Long before medical help arrived, the two gunmen, unseen and, in the din of the crowd, unheard by anyone, had made their way further west to where Cavill Mall turns into Cavill Avenue, and vehicular traffic began to compound the crowd control issue. The brothers passed throngs of people, various restaurants, shops, and entertainment buskers who had gathered even more people to watch their show.

In front of the statue of Matey, a mixed-breed dog who became a fixture on Cavill Avenue in the fifties with his wandering and friendly nature, a large assembly had gathered to watch a swagger man as he, and his trained dog Molly, entertained the crowd. By the time Molly completed her act, jumping up and standing on the soles of the busker’s boots while he lay on his back on the ground, his feet propped up in the air, four additional people had suffered bullet wounds, one of them dying immediately, dropping toward the ground to hang over the single-strand cable that separated the people from the grass-enclosed park area in front of the RSL Club and the Veteran’s Memorial.

Further up the avenue, near the Tiki Village resort, the two men entered their rental car, made the ten-minute drive inland, and pulled in to the parking facility at Pacific Fair Shopping Centre, the largest indoor/outdoor mall in the area, packed with thousands of tourists and sightseers.
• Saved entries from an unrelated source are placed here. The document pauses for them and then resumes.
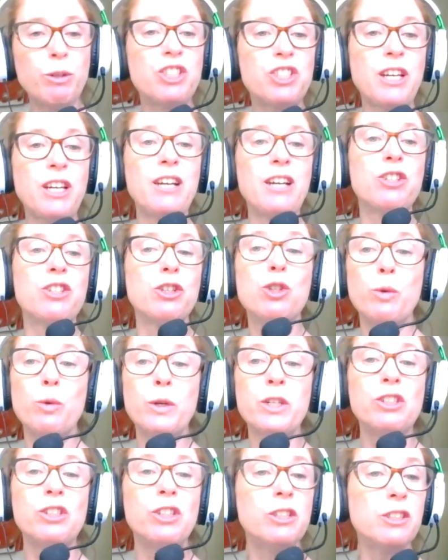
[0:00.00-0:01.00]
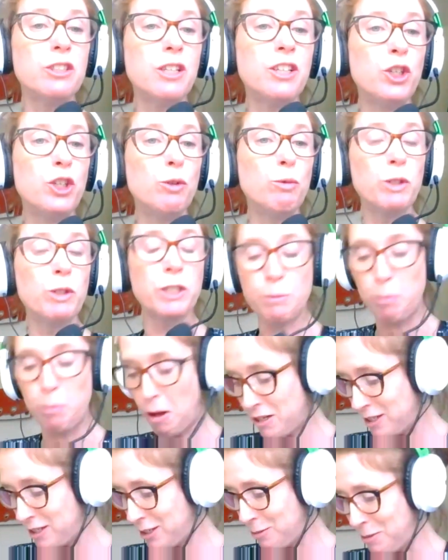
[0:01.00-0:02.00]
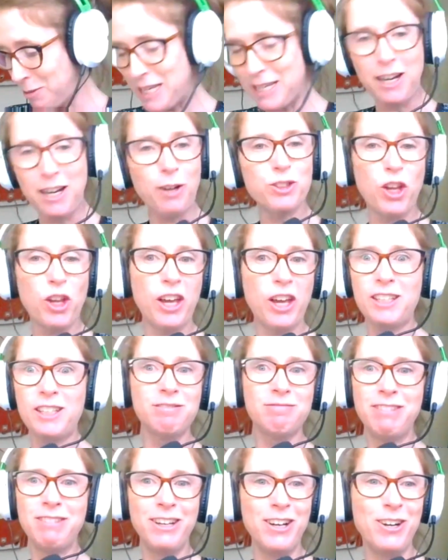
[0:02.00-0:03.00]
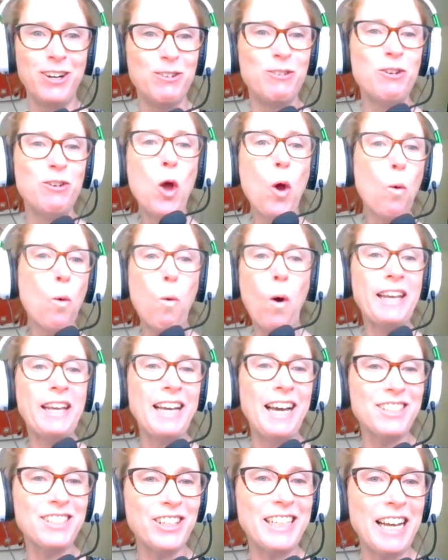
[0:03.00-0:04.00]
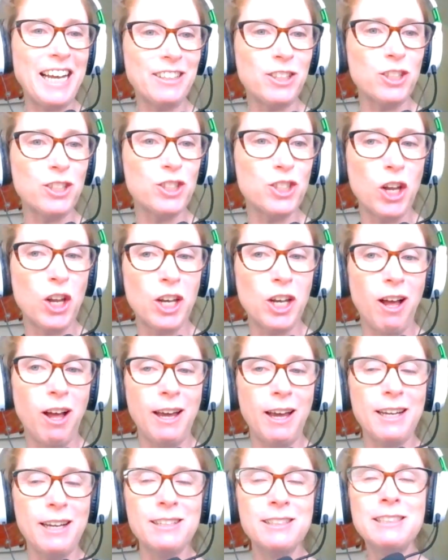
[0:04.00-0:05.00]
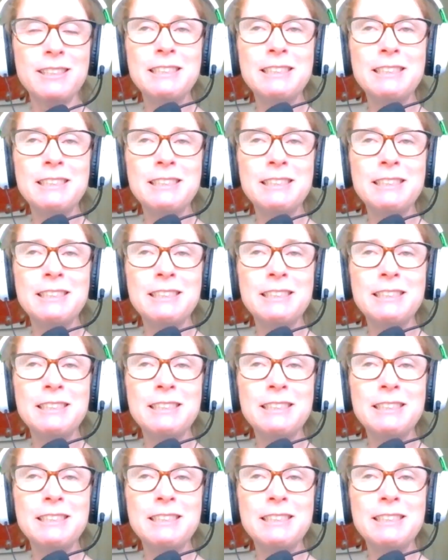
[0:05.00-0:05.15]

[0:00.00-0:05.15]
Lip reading: out on Twitter, and you responded to me, and I was like, why can't I get this online?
In the next hour, nine more people would die from gunshot wounds in the mall or parking area, one of whom was not discovered until the following morning, slumped in the back of her van.

Although the three attacks-at Cavill Mall, Pacific Fair Shopping Centre, and the morning’s air assault on the Royal Australian Navy vessels in the Brisbane River-were coordinated within an hour of each other, they escaped the immediate recognition by authorities, at least as far as public announcements were concerned, that they were possibly related. It was not until later that evening, when the news stations received a recorded message from an organization calling itself World Jihad, that the Office of the Prime Minister publicly acknowledged the relationship of the attacks.

From the sketchy and unsubstantiated attack plans that had been outlined by the captured weapons dealer, Wolff, and the conclusions drawn by Trojan in their analysis of impending disaster, Queensland, Australia, fourteen hours ahead of Washington D.C., was the first to learn about the validity of the threat.

As Easter Sunday rolled around the world, the fear of further terrorist attacks took on new meaning as Muslim extremists unleashed a new order of terror against predominately Christian populations in the Commonwealth nations and the United States of America. Innocent Australian citizens were the first to shed blood in the latest round of terrorism. Great Britain would follow some ten hours later. And America was to be next, but on a far broader scale.